DESCRIPTION OF THE TASK →
Print the data exactly as it appears, keeping every word.
□ □ □ □ □
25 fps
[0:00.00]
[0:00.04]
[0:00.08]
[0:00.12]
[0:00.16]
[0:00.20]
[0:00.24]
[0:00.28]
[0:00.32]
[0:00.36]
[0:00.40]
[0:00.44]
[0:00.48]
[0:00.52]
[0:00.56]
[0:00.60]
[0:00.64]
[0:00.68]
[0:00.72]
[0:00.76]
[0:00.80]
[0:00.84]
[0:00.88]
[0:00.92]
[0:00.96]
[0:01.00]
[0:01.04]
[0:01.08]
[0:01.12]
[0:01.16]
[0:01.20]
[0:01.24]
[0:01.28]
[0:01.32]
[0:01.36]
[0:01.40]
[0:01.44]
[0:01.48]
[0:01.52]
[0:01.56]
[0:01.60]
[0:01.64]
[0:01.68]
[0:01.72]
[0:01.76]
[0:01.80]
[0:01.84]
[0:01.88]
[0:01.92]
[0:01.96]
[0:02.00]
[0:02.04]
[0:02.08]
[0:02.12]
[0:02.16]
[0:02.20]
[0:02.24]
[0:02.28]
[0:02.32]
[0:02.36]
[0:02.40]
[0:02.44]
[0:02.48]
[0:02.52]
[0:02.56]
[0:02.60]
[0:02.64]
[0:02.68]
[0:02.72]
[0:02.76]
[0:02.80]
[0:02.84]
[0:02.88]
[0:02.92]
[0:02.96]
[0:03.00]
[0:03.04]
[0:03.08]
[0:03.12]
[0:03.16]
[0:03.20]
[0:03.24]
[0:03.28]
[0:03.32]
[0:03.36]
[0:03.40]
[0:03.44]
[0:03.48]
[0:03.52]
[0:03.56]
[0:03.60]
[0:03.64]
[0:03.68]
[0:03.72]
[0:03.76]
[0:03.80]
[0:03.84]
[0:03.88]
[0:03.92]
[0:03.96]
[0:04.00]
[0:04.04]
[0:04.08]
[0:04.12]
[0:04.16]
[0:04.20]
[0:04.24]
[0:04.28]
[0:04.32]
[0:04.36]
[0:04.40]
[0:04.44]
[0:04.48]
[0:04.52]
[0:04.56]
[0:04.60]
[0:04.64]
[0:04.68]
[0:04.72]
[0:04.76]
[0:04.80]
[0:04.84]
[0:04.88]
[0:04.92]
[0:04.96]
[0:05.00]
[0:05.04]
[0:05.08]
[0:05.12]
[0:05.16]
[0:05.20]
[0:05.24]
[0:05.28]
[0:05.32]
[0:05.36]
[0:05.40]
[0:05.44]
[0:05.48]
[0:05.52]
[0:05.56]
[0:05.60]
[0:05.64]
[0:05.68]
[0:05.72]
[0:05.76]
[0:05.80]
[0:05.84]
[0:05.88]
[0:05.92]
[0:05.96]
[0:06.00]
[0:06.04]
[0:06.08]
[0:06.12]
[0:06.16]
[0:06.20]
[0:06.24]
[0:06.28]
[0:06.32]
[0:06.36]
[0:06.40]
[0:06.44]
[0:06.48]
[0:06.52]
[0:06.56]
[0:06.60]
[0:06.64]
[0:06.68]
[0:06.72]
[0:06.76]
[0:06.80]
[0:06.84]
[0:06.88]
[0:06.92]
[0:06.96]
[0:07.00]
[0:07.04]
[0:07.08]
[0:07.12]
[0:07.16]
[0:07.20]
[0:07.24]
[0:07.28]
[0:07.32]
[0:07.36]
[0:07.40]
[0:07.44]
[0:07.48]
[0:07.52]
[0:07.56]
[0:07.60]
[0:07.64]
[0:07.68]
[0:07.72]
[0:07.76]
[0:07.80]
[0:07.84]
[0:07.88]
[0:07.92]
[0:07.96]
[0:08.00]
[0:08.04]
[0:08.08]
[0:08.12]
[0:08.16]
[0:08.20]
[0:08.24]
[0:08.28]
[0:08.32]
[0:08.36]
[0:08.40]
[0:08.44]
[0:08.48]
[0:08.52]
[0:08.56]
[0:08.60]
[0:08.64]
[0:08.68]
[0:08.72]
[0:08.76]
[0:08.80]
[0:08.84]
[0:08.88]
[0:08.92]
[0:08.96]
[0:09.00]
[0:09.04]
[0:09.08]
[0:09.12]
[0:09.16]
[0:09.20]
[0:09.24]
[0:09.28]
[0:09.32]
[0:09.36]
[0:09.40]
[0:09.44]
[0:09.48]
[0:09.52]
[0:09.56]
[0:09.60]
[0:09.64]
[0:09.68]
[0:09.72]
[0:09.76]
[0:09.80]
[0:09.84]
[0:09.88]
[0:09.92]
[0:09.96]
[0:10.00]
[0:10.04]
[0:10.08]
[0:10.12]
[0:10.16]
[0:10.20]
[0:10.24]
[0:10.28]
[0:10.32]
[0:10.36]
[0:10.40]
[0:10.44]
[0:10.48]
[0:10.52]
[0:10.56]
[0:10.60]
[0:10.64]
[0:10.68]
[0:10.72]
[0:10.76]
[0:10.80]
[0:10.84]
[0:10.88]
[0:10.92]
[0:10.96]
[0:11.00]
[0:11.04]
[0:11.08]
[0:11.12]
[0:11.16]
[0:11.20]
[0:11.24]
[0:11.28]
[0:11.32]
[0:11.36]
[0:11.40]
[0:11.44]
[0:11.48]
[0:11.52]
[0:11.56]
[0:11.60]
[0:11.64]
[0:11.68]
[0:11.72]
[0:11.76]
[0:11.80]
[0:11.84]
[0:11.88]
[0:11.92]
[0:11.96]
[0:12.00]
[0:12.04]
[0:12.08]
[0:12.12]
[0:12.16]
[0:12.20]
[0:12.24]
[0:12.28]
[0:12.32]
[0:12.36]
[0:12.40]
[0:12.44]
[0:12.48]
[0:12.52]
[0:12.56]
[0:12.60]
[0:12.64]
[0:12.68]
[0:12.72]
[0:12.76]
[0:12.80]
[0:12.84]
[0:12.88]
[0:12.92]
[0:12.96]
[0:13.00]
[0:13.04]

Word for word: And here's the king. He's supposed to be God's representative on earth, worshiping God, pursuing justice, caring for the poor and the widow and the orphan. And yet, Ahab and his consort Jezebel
□ □ □ □ □
EXERCISE RESULT →
25 fps
[0:00.00]
[0:00.04]
[0:00.08]
[0:00.12]
[0:00.16]
[0:00.20]
[0:00.24]
[0:00.28]
[0:00.32]
[0:00.36]
[0:00.40]
[0:00.44]
[0:00.48]
[0:00.52]
[0:00.56]
[0:00.60]
[0:00.64]
[0:00.68]
[0:00.72]
[0:00.76]
[0:00.80]
[0:00.84]
[0:00.88]
[0:00.92]
[0:00.96]
[0:01.00]
[0:01.04]
[0:01.08]
[0:01.12]
[0:01.16]
[0:01.20]
[0:01.24]
[0:01.28]
[0:01.32]
[0:01.36]
[0:01.40]
[0:01.44]
[0:01.48]
[0:01.52]
[0:01.56]
[0:01.60]
[0:01.64]
[0:01.68]
[0:01.72]
[0:01.76]
[0:01.80]
[0:01.84]
[0:01.88]
[0:01.92]
[0:01.96]
[0:02.00]
[0:02.04]
[0:02.08]
[0:02.12]
[0:02.16]
[0:02.20]
[0:02.24]
[0:02.28]
[0:02.32]
[0:02.36]
[0:02.40]
[0:02.44]
[0:02.48]
[0:02.52]
[0:02.56]
[0:02.60]
[0:02.64]
[0:02.68]
[0:02.72]
[0:02.76]
[0:02.80]
[0:02.84]
[0:02.88]
[0:02.92]
[0:02.96]
[0:03.00]
[0:03.04]
[0:03.08]
[0:03.12]
[0:03.16]
[0:03.20]
[0:03.24]
[0:03.28]
[0:03.32]
[0:03.36]
[0:03.40]
[0:03.44]
[0:03.48]
[0:03.52]
[0:03.56]
[0:03.60]
[0:03.64]
[0:03.68]
[0:03.72]
[0:03.76]
[0:03.80]
[0:03.84]
[0:03.88]
[0:03.92]
[0:03.96]
[0:04.00]
[0:04.04]
[0:04.08]
[0:04.12]
[0:04.16]
[0:04.20]
[0:04.24]
[0:04.28]
[0:04.32]
[0:04.36]
[0:04.40]
[0:04.44]
[0:04.48]
[0:04.52]
[0:04.56]
[0:04.60]
[0:04.64]
[0:04.68]
[0:04.72]
[0:04.76]
[0:04.80]
[0:04.84]
[0:04.88]
[0:04.92]
[0:04.96]
[0:05.00]
[0:05.04]
[0:05.08]
[0:05.12]
[0:05.16]
[0:05.20]
[0:05.24]
[0:05.28]
[0:05.32]
[0:05.36]
[0:05.40]
[0:05.44]
[0:05.48]
[0:05.52]
[0:05.56]
[0:05.60]
[0:05.64]
[0:05.68]
[0:05.72]
[0:05.76]
[0:05.80]
[0:05.84]
[0:05.88]
[0:05.92]
[0:05.96]
[0:06.00]
[0:06.04]
[0:06.08]
[0:06.12]
[0:06.16]
[0:06.20]
[0:06.24]
[0:06.28]
[0:06.32]
[0:06.36]
[0:06.40]
[0:06.44]
[0:06.48]
[0:06.52]
[0:06.56]
[0:06.60]
[0:06.64]
[0:06.68]
[0:06.72]
[0:06.76]
[0:06.80]
[0:06.84]
[0:06.88]
[0:06.92]
[0:06.96]
[0:07.00]
[0:07.04]
[0:07.08]
[0:07.12]
[0:07.16]
[0:07.20]
[0:07.24]
[0:07.28]
[0:07.32]
[0:07.36]
[0:07.40]
[0:07.44]
[0:07.48]
[0:07.52]
[0:07.56]
[0:07.60]
[0:07.64]
[0:07.68]
[0:07.72]
[0:07.76]
[0:07.80]
[0:07.84]
[0:07.88]
[0:07.92]
[0:07.96]
[0:08.00]
[0:08.04]
[0:08.08]
[0:08.12]
[0:08.16]
[0:08.20]
[0:08.24]
[0:08.28]
[0:08.32]
[0:08.36]
[0:08.40]
[0:08.44]
[0:08.48]
[0:08.52]
[0:08.56]
[0:08.60]
[0:08.64]
[0:08.68]
[0:08.72]
[0:08.76]
[0:08.80]
[0:08.84]
[0:08.88]
[0:08.92]
[0:08.96]
[0:09.00]
[0:09.04]
[0:09.08]
[0:09.12]
[0:09.16]
[0:09.20]
[0:09.24]
[0:09.28]
[0:09.32]
[0:09.36]
[0:09.40]
[0:09.44]
[0:09.48]
[0:09.52]
[0:09.56]
[0:09.60]
[0:09.64]
[0:09.68]
[0:09.72]
[0:09.76]
[0:09.80]
[0:09.84]
[0:09.88]
[0:09.92]
[0:09.96]
[0:10.00]
[0:10.04]
[0:10.08]
[0:10.12]
[0:10.16]
[0:10.20]
[0:10.24]
[0:10.28]
[0:10.32]
[0:10.36]
[0:10.40]
[0:10.44]
[0:10.48]
[0:10.52]
[0:10.56]
[0:10.60]
[0:10.64]
[0:10.68]
[0:10.72]
[0:10.76]
[0:10.80]
[0:10.84]
[0:10.88]
[0:10.92]
[0:10.96]
[0:11.00]
[0:11.04]
[0:11.08]
[0:11.12]
[0:11.16]
[0:11.20]
[0:11.24]
[0:11.28]
[0:11.32]
[0:11.36]
[0:11.40]
[0:11.44]
[0:11.48]
[0:11.52]
[0:11.56]
[0:11.60]
[0:11.64]
[0:11.68]
[0:11.72]
[0:11.76]
[0:11.80]
[0:11.84]
[0:11.88]
[0:11.92]
[0:11.96]
[0:12.00]
[0:12.04]
[0:12.08]
[0:12.12]
[0:12.16]
[0:12.20]
[0:12.24]
[0:12.28]
[0:12.32]
[0:12.36]
[0:12.40]
[0:12.44]
[0:12.48]
[0:12.52]
[0:12.56]
[0:12.60]
[0:12.64]
[0:12.68]
[0:12.72]
[0:12.76]
[0:12.80]
[0:12.84]
[0:12.88]
[0:12.92]
[0:12.96]
[0:13.00]
[0:13.04]

Word for word: And here's the king. He's supposed to be God's representative on earth, worshiping God, pursuing justice, caring for the poor and the widow and the orphan. And yet, Ahab and his consort Jezebel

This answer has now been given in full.